Le paradoxe est brutal : au moment où Julia Simon atteint l’apogée de son art, c’est son passé judiciaire qui occupe l’espace médiatique. Une situation qui révèle la difficulté, pour les athlètes de haut niveau, de faire oublier les zones d’ombre lorsqu’elles ont marqué leur parcours. La performance sportive, aussi éclatante soit-elle, ne suffit pas toujours à tourner la page.

L’Affaire Judiciaire Qui A Marqué Sa Carrière
Tout débute à l’automne 2023, lorsque Julia Simon est placée en garde à vue dans le cadre d’une enquête pour utilisation frauduleuse de cartes bancaires. Les faits sont précis : des achats en ligne effectués avec les coordonnées de Justine Braisaz-Bouchet, sa coéquipière en équipe de France, ainsi que celles d’une kinésithérapeute du staff tricolore.
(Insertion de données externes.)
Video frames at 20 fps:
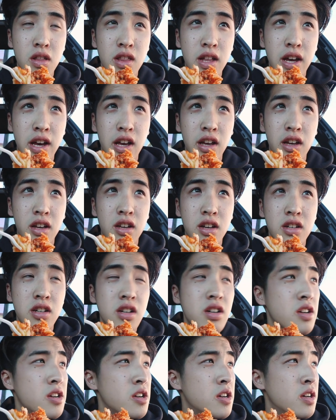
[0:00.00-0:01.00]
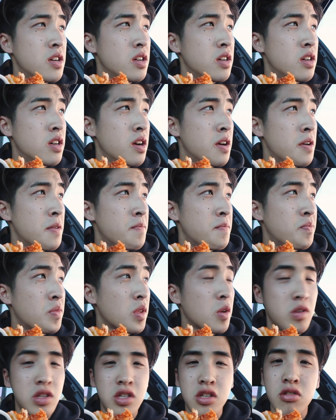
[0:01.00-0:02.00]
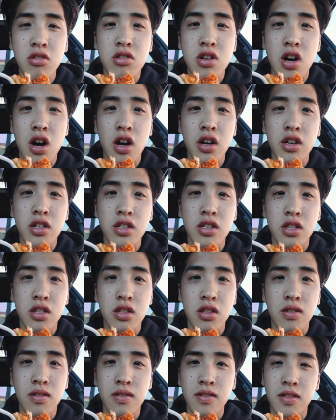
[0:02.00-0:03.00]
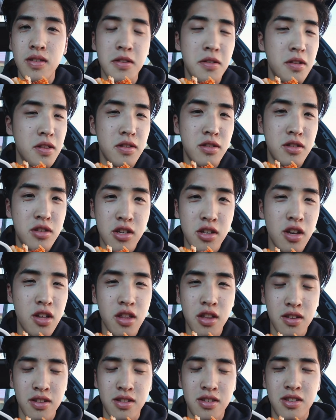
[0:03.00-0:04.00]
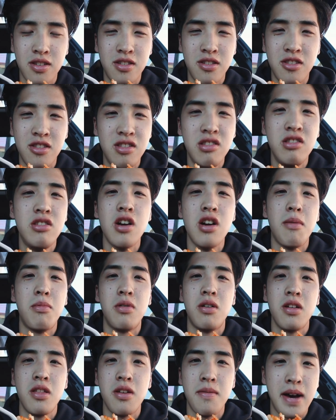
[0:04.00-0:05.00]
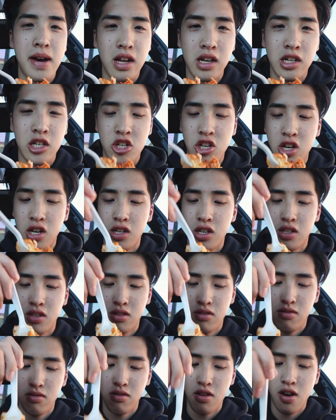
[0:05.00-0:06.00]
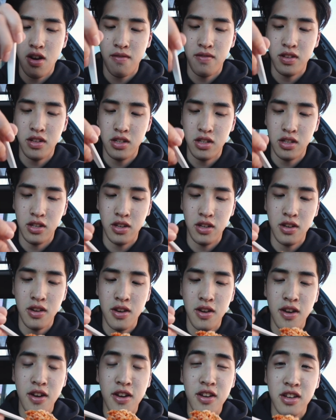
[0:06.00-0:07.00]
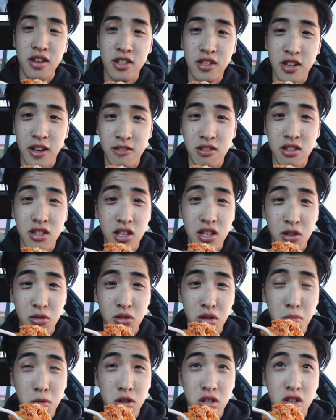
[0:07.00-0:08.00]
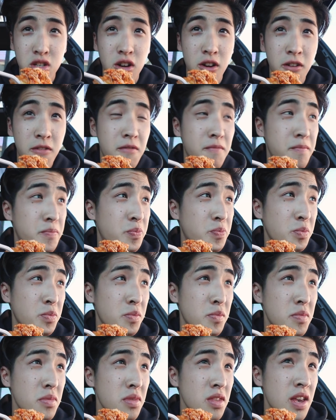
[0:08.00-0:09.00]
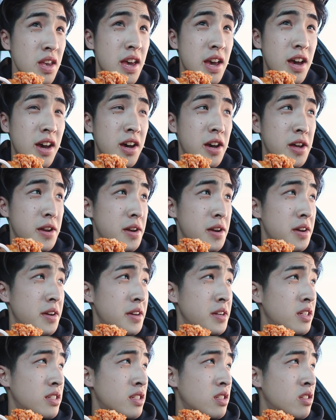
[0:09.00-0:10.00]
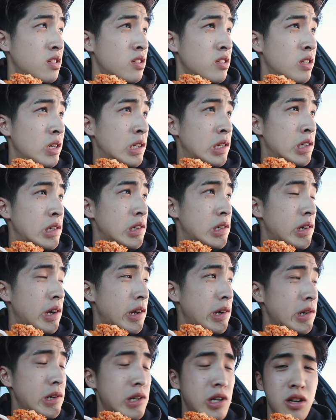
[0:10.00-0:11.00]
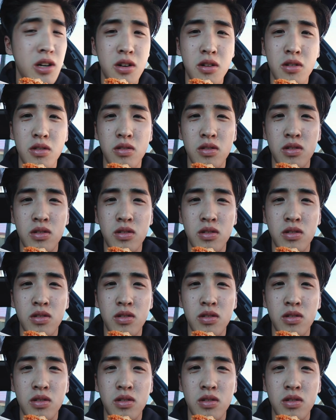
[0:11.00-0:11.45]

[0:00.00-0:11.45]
like with two cars the it's double the amount of stress obviously because you have to deal with more stuff and I don't know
L’enquête s’appuie sur des éléments techniques : historiques numériques, traces de connexion, preuves matérielles que les enquêteurs ont accumulées au fil de la procédure. La biathlète, de son côté, clame son innocence et affirme être elle-même victime dans cette affaire. Une défense qui ne convainc pas le tribunal correctionnel d’Albertville.
En octobre 2025, le verdict tombe : trois mois de prison avec sursis et 15 000 euros d’amende pour vols et fraudes aux cartes bancaires. Une condamnation qui résonne lourdement dans le milieu du biathlon, où la Savoyarde jouit pourtant d’une réputation sportive irréprochable. Les faits remontent à plus d’un an, mais la décision judiciaire intervient en pleine saison olympique, à quelques mois seulement des Jeux de Milan-Cortina.
Cette condamnation marque un tournant. Au-delà de l’aspect pénal, c’est toute la préparation de Julia Simon qui se retrouve sous pression, avec une épée de Damoclès médiatique suspendue au-dessus de chaque course.